[THE RECORDS — start]

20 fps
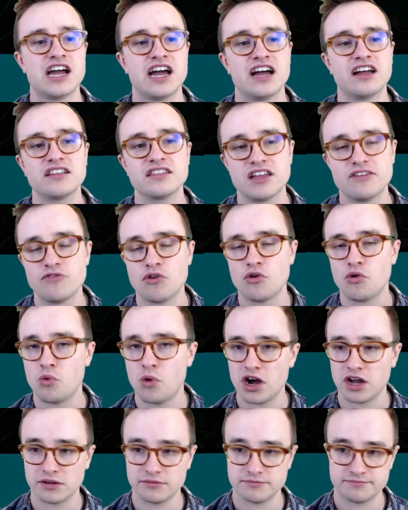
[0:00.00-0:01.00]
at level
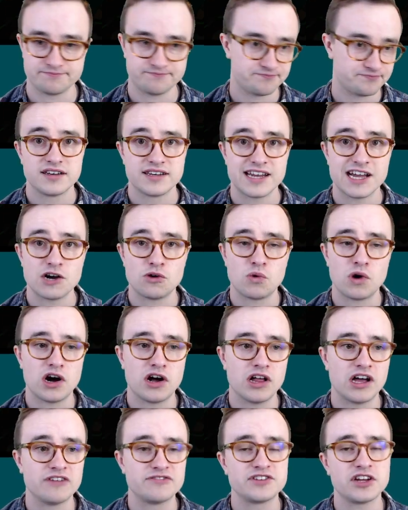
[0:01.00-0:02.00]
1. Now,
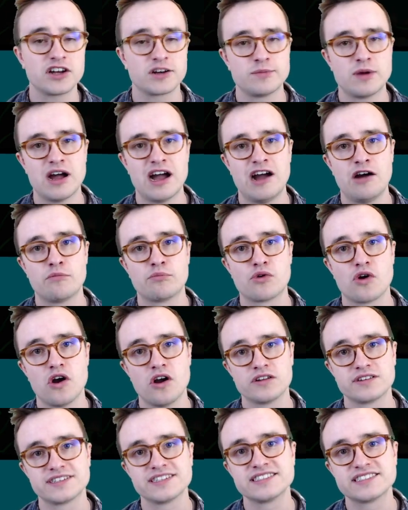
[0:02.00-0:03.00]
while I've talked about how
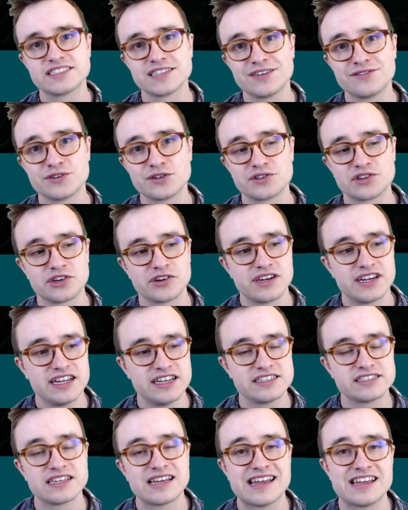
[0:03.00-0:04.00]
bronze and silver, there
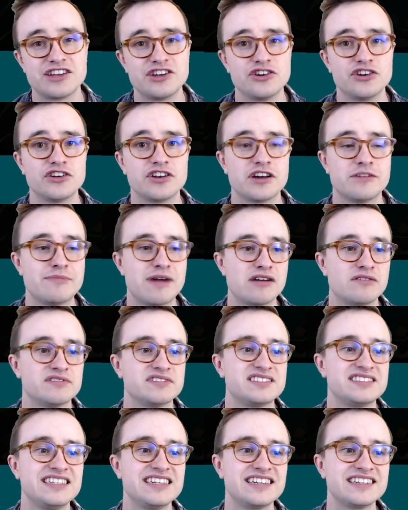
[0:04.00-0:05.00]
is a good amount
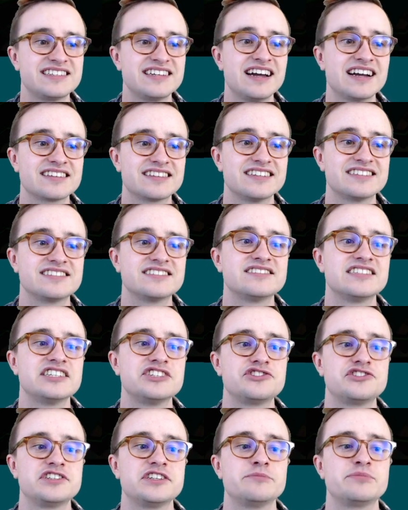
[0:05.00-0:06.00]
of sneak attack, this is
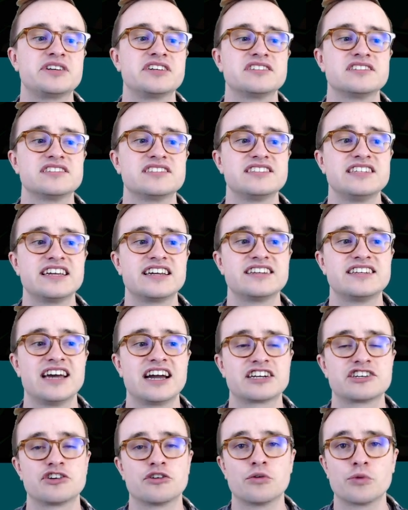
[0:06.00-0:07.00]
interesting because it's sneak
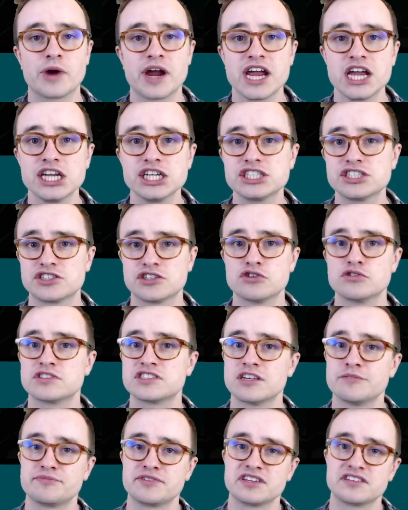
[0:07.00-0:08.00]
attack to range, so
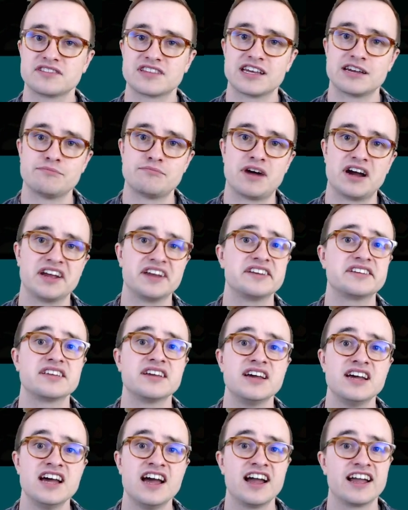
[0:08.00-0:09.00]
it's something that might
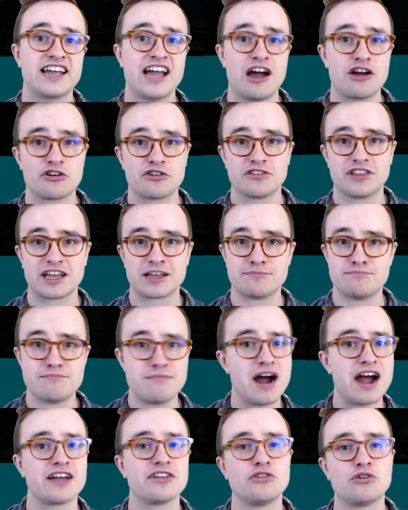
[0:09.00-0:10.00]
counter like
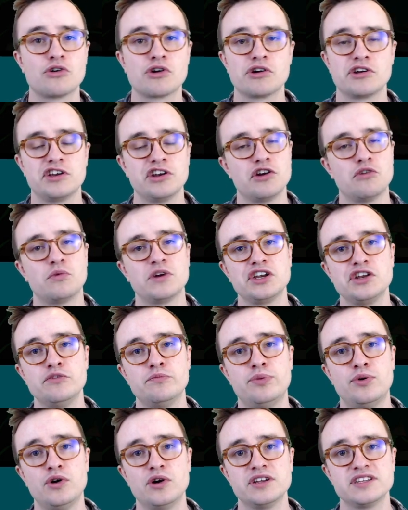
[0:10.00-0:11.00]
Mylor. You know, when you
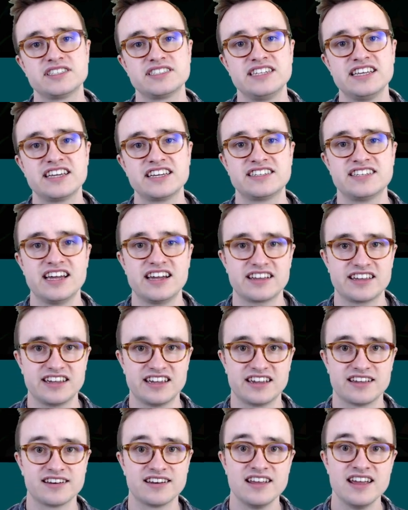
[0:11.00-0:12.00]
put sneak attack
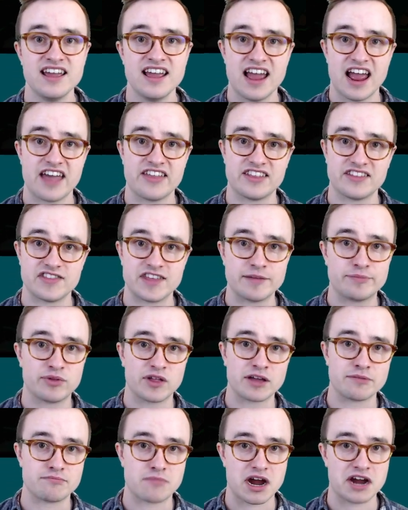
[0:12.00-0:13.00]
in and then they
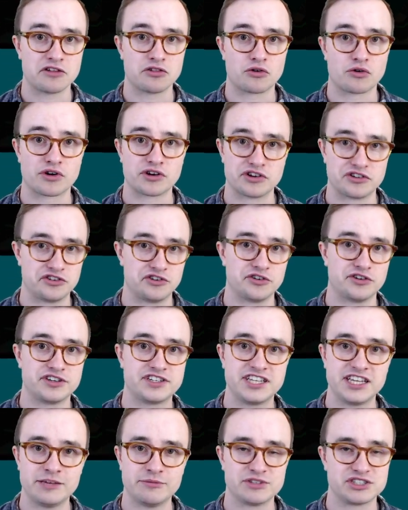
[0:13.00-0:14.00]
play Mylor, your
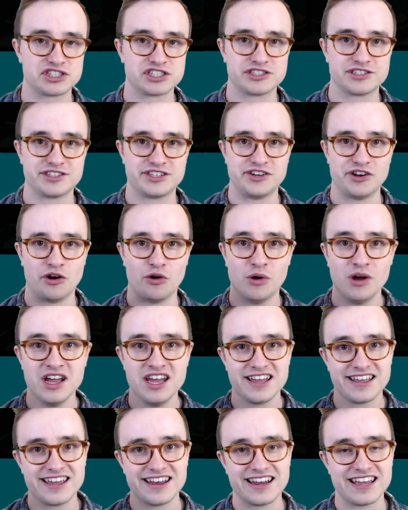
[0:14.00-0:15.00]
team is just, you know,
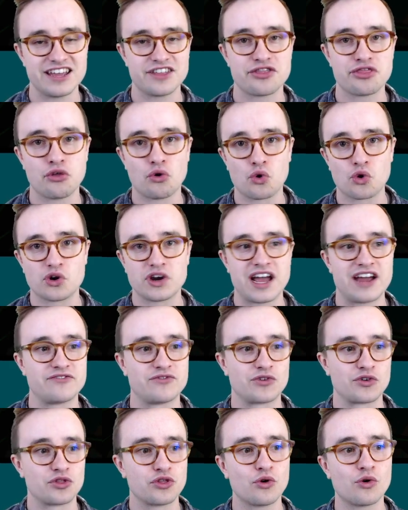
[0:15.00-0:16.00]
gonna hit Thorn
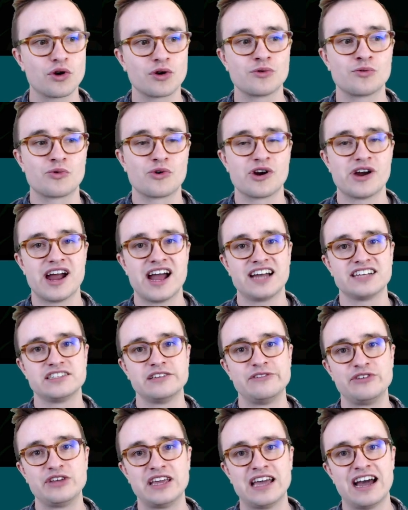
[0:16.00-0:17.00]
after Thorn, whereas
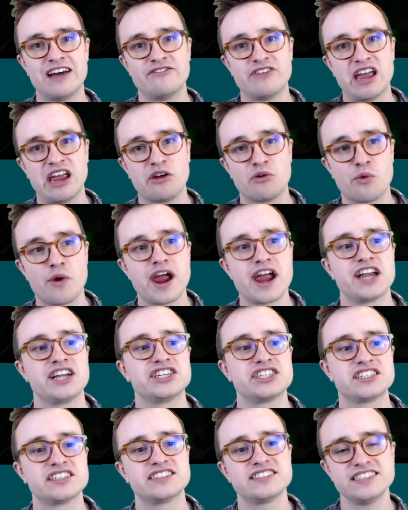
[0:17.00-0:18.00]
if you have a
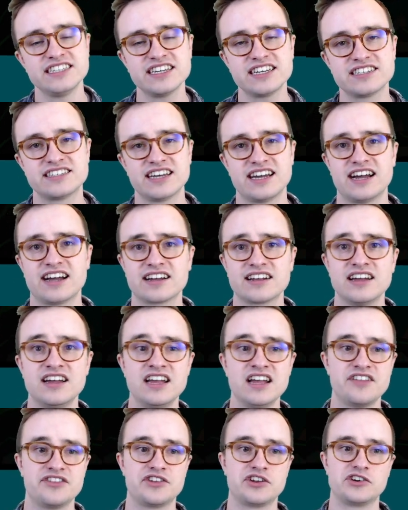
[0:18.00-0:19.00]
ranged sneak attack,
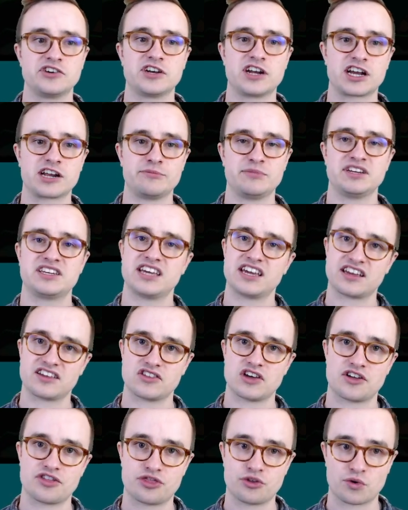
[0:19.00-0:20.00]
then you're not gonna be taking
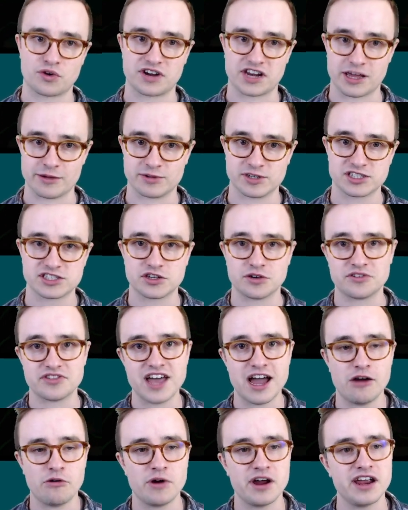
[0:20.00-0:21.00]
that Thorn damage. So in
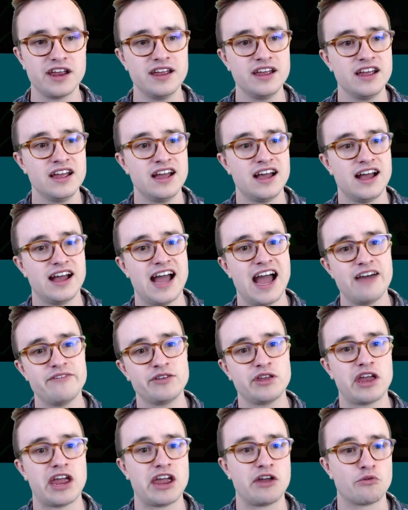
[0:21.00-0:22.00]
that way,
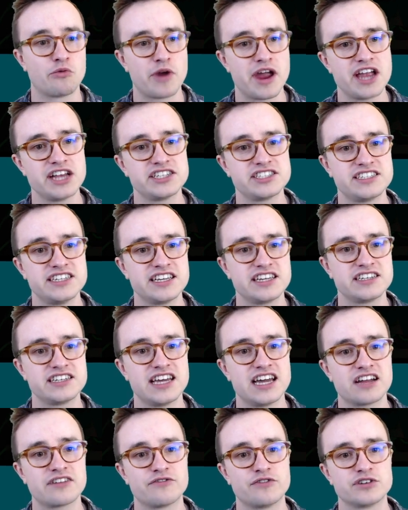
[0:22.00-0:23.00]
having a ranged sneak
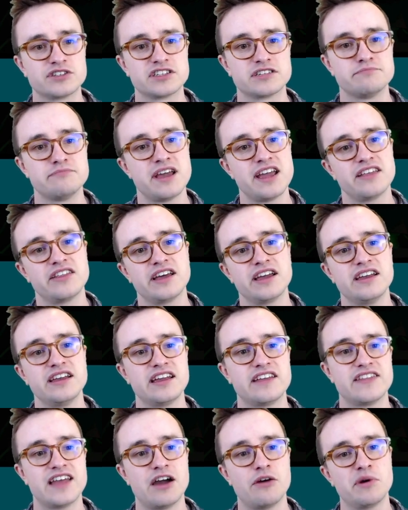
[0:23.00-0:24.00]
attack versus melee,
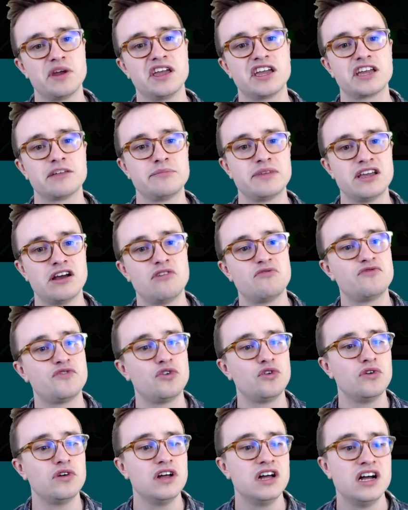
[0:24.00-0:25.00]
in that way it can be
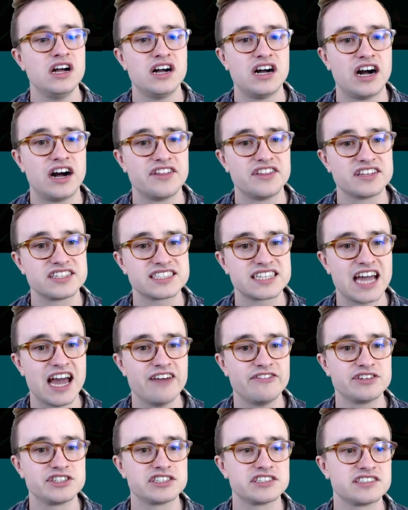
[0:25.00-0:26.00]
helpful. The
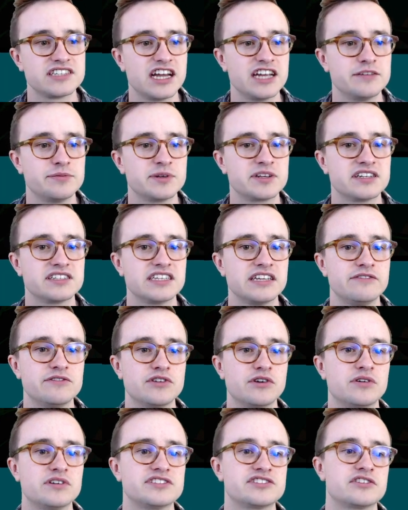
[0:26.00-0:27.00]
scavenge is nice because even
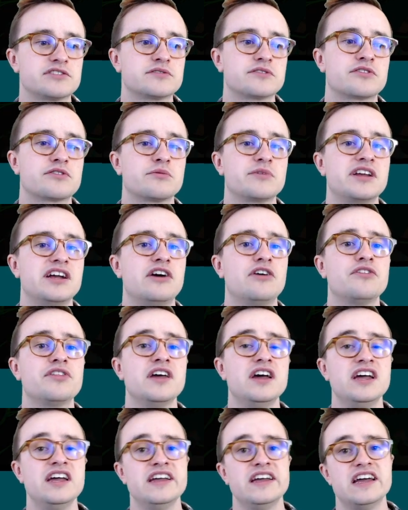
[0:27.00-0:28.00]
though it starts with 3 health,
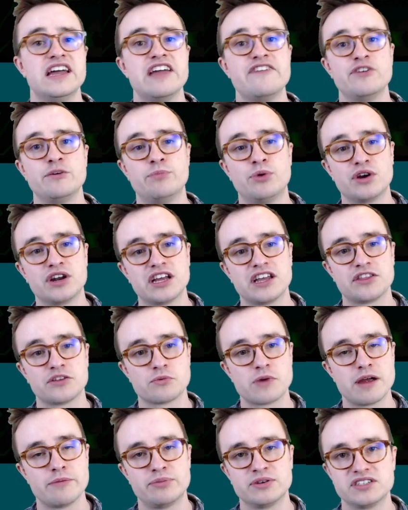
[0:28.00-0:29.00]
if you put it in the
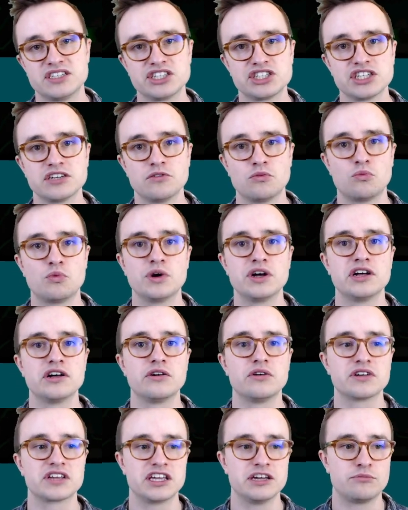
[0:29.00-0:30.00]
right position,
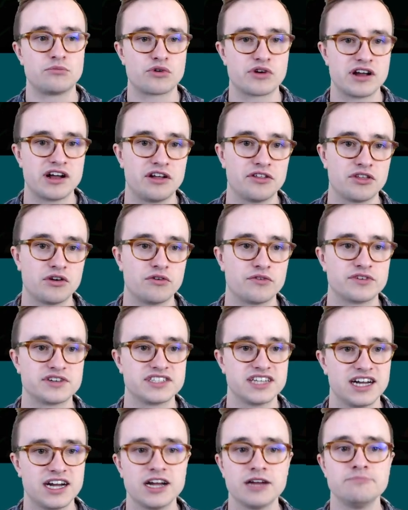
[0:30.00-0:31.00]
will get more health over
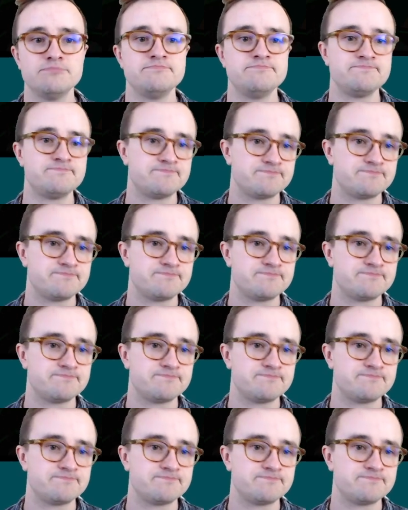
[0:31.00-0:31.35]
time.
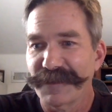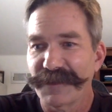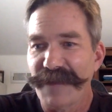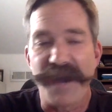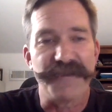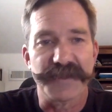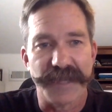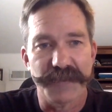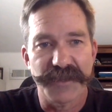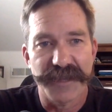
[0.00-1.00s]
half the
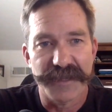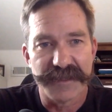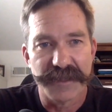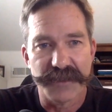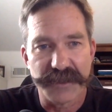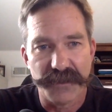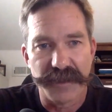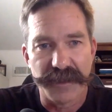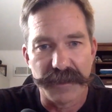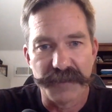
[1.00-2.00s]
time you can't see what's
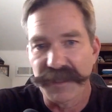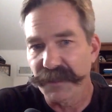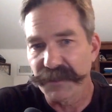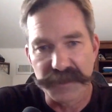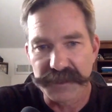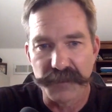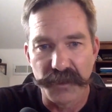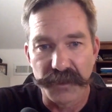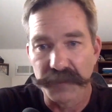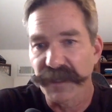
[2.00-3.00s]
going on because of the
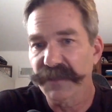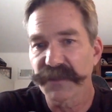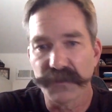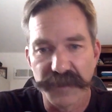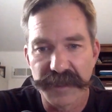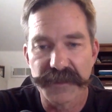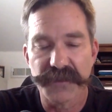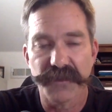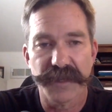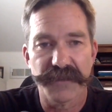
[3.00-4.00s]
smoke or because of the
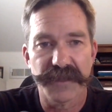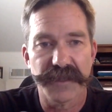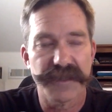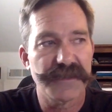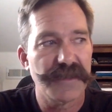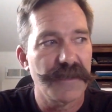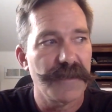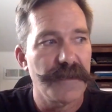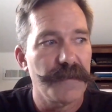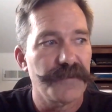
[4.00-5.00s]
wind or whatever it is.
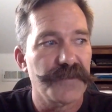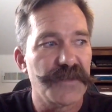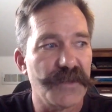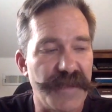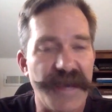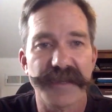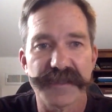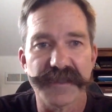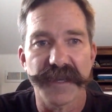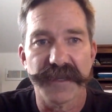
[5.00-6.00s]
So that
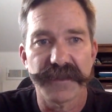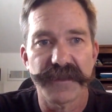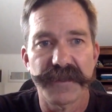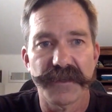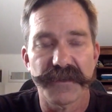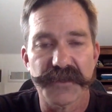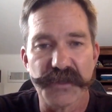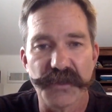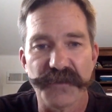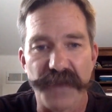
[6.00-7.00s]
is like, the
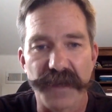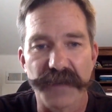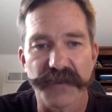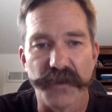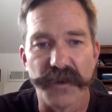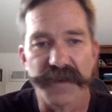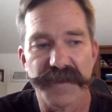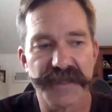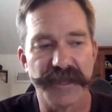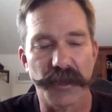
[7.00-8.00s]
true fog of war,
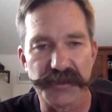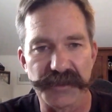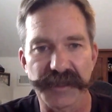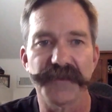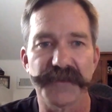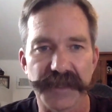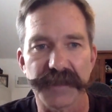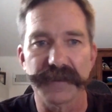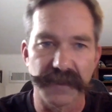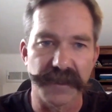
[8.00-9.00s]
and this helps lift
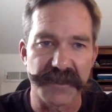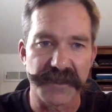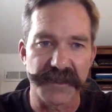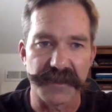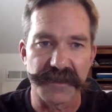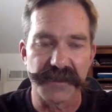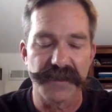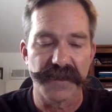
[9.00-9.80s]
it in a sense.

[THE RECORDS — finish]

WORK INSTRUCTION ->
Please output only the lines running from the one that holds "[0:05.00-0:06.00]" through the last line of the entries, both ends included, without any images.

RESULT ->
[0:05.00-0:06.00]
of sneak attack, this is
[0:06.00-0:07.00]
interesting because it's sneak
[0:07.00-0:08.00]
attack to range, so
[0:08.00-0:09.00]
it's something that might
[0:09.00-0:10.00]
counter like
[0:10.00-0:11.00]
Mylor. You know, when you
[0:11.00-0:12.00]
put sneak attack
[0:12.00-0:13.00]
in and then they
[0:13.00-0:14.00]
play Mylor, your
[0:14.00-0:15.00]
team is just, you know,
[0:15.00-0:16.00]
gonna hit Thorn
[0:16.00-0:17.00]
after Thorn, whereas
[0:17.00-0:18.00]
if you have a
[0:18.00-0:19.00]
ranged sneak attack,
[0:19.00-0:20.00]
then you're not gonna be taking
[0:20.00-0:21.00]
that Thorn damage. So in
[0:21.00-0:22.00]
that way,
[0:22.00-0:23.00]
having a ranged sneak
[0:23.00-0:24.00]
attack versus melee,
[0:24.00-0:25.00]
in that way it can be
[0:25.00-0:26.00]
helpful. The
[0:26.00-0:27.00]
scavenge is nice because even
[0:27.00-0:28.00]
though it starts with 3 health,
[0:28.00-0:29.00]
if you put it in the
[0:29.00-0:30.00]
right position,
[0:30.00-0:31.00]
will get more health over
[0:31.00-0:31.35]
time.
[0.00-1.00s]
half the
[1.00-2.00s]
time you can't see what's
[2.00-3.00s]
going on because of the
[3.00-4.00s]
smoke or because of the
[4.00-5.00s]
wind or whatever it is.
[5.00-6.00s]
So that
[6.00-7.00s]
is like, the
[7.00-8.00s]
true fog of war,
[8.00-9.00s]
and this helps lift
[9.00-9.80s]
it in a sense.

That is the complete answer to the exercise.